Twenty-four states wisely have sued the administration over its threats, and a court in Texas has just ordered a halt to the administration’s ideologically driven attempt to rewrite the law unilaterally to include gender identity without congressional approval. The administration almost certainly will appeal and there is no guarantee as to the outcome, especially given a liberal-dominated judiciary.

This is why Congress can and should pass legislation to undo the confusion and harm unleashed by an overreaching executive branch and activist courts (stacked with liberal Obama appointees). That would be a major step toward restoring respect for the rule of law, federalism, and state, local, and private decision-making.

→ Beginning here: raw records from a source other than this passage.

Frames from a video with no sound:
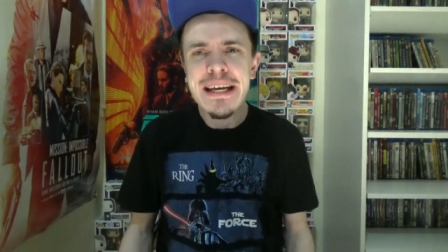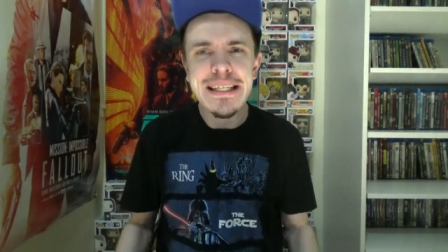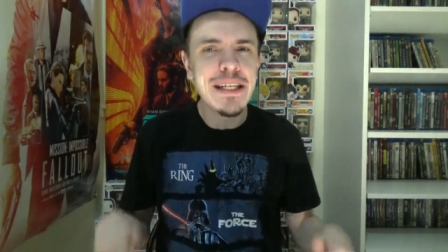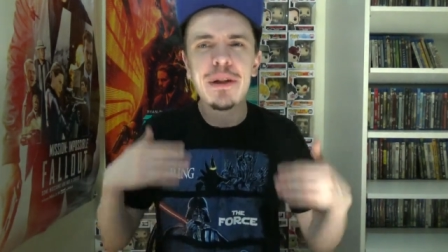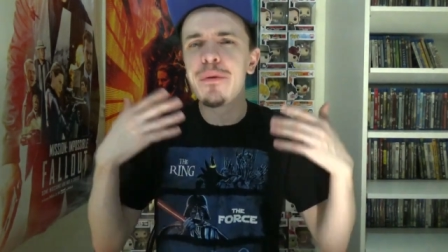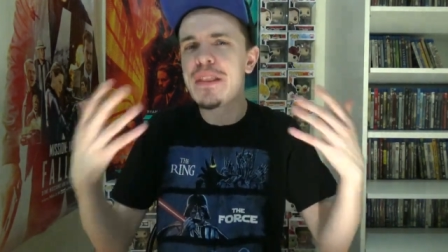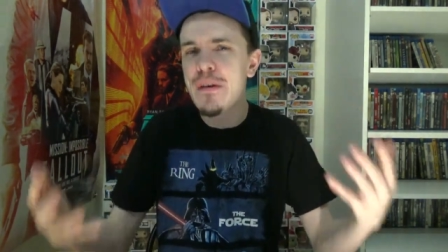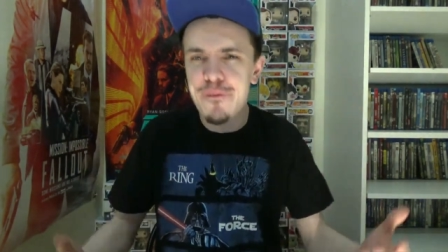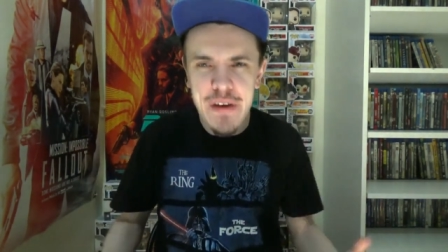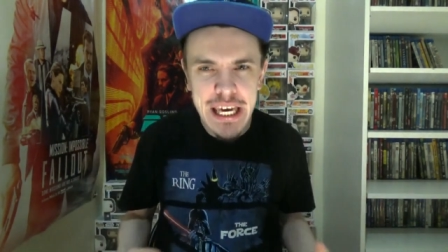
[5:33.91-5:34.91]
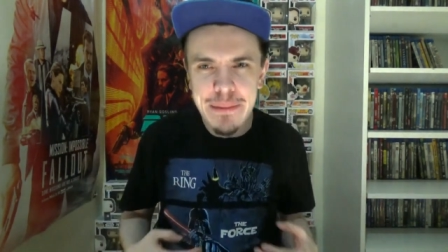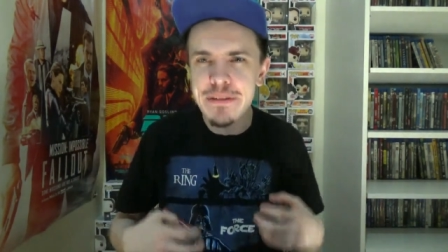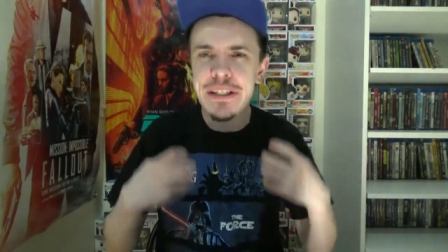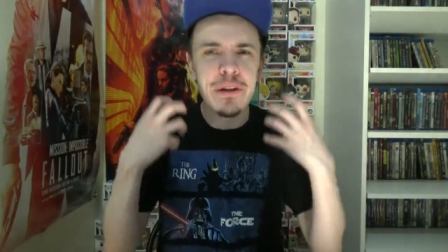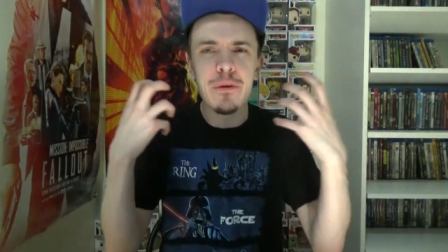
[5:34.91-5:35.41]
dealing with that fame
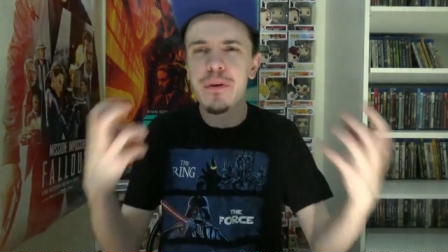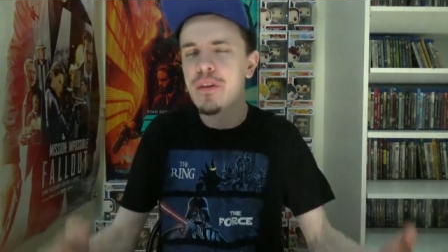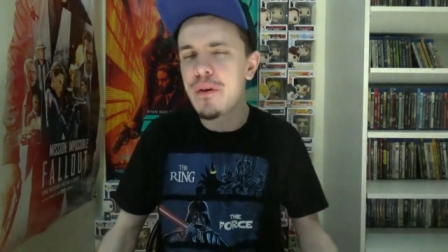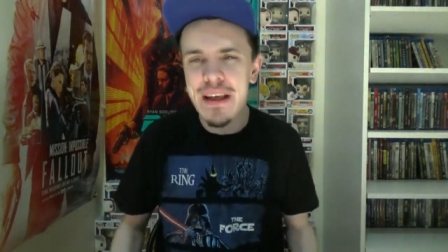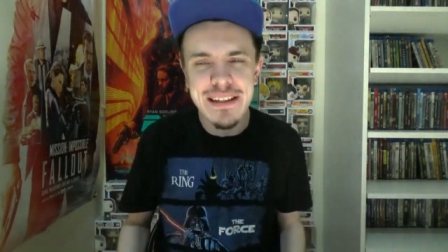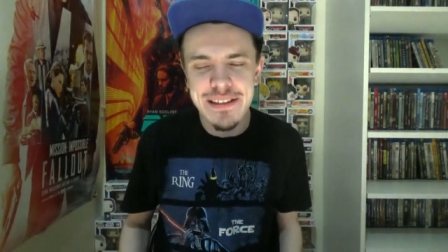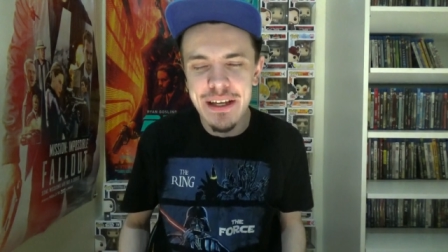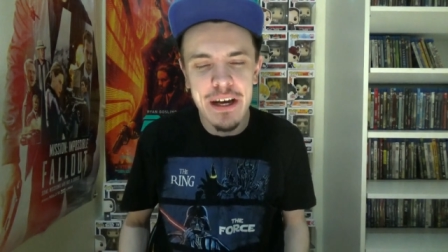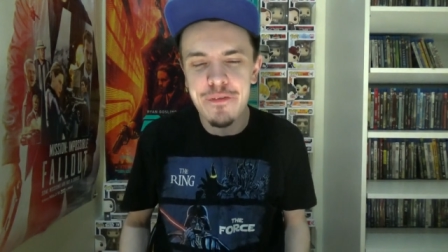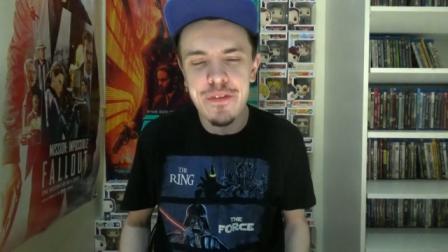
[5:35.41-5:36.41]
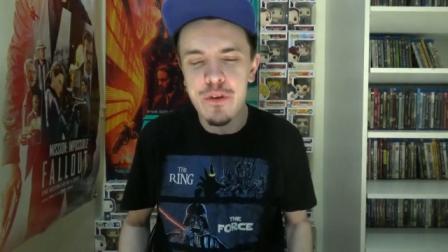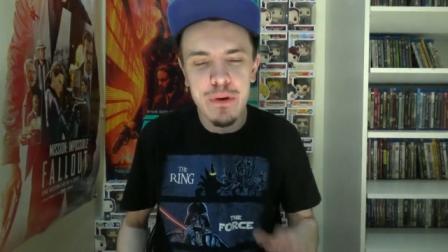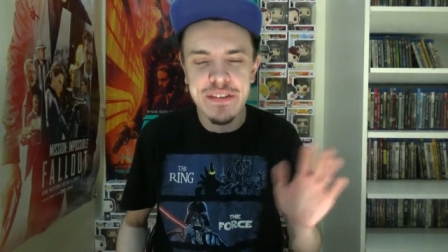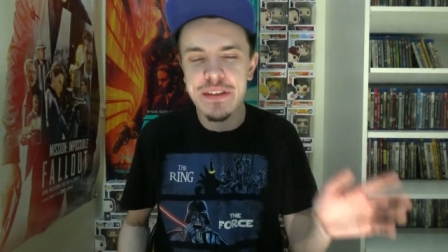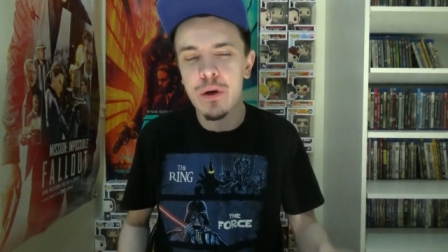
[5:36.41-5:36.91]
and dealing with all that stuff in the
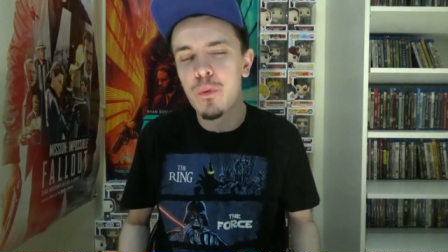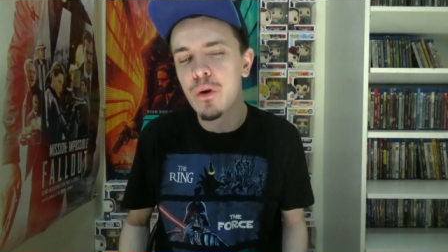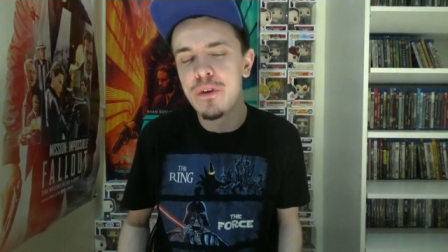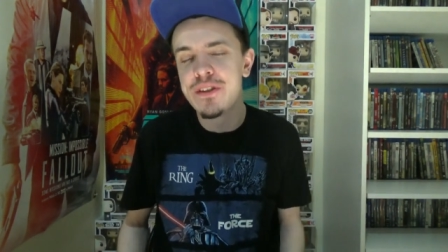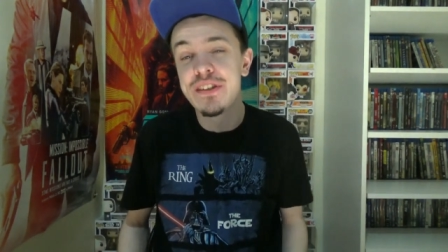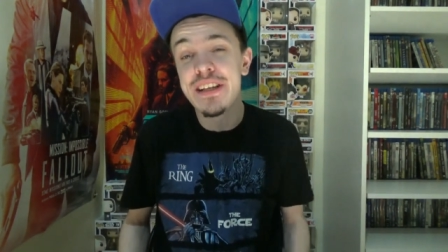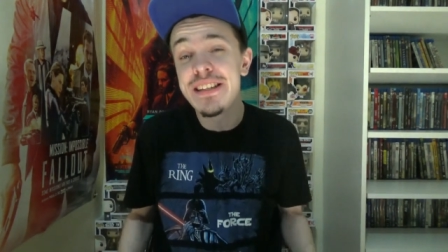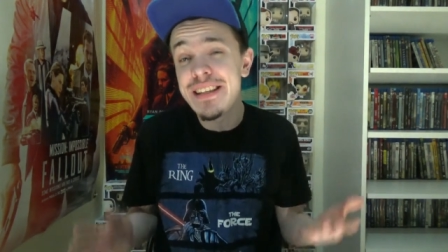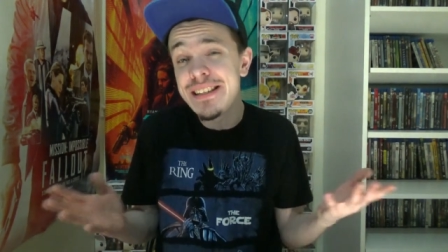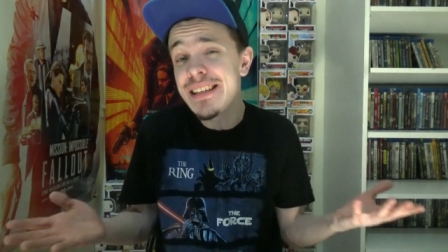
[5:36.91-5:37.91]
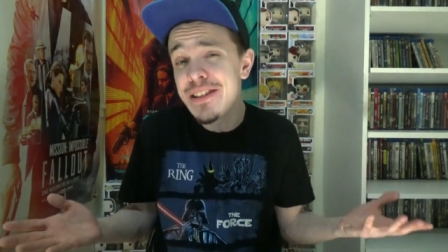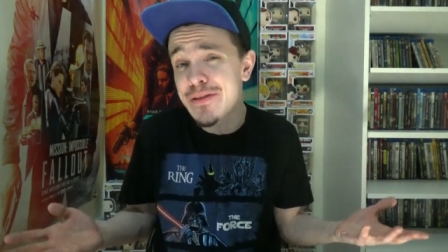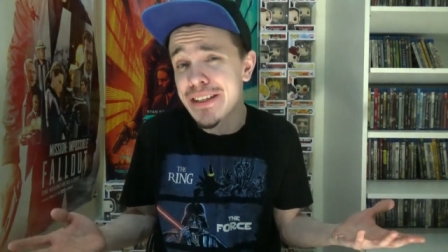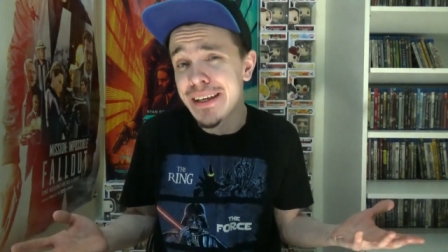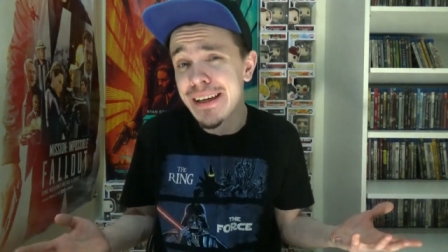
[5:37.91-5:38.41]
wrestling world. It's
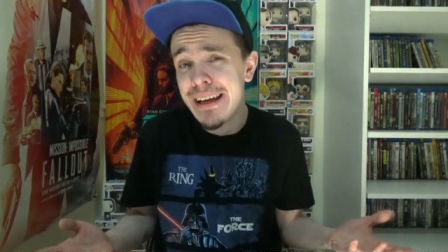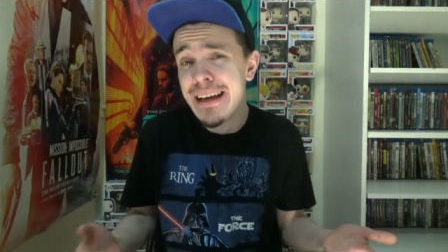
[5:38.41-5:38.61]
interesting.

The Civil Rights Uniformity Act, recently introduced by Rep. Pete Olson, R-Texas, would do precisely that by assuring three simple things:

  • The word “sex” in antidiscrimination laws is not interpreted to mean “gender identity” or its equivalents.
  • The words “man” and “woman” in antidiscrimination laws refer to a person’s sex.
  • Gender identity and transgender status won’t be elevated to a special, protected class under civil rights laws without express congressional approval.

If passed, such a law would undo the Obama administration’s high-handedness and prevent future abuses of power by subsequent presidents and the courts.

Thomas Rost’s faith led him to dedicate his life to comforting and serving those who grieve. Because the Obama administration is likely to contest his victory on appeal, Rost and his life’s calling once again will be put in jeopardy by a steamrolling gender ideology that did not start, and will not stop, with funeral homes.

A law such as the Civil Rights Uniformity Act is needed now more than ever.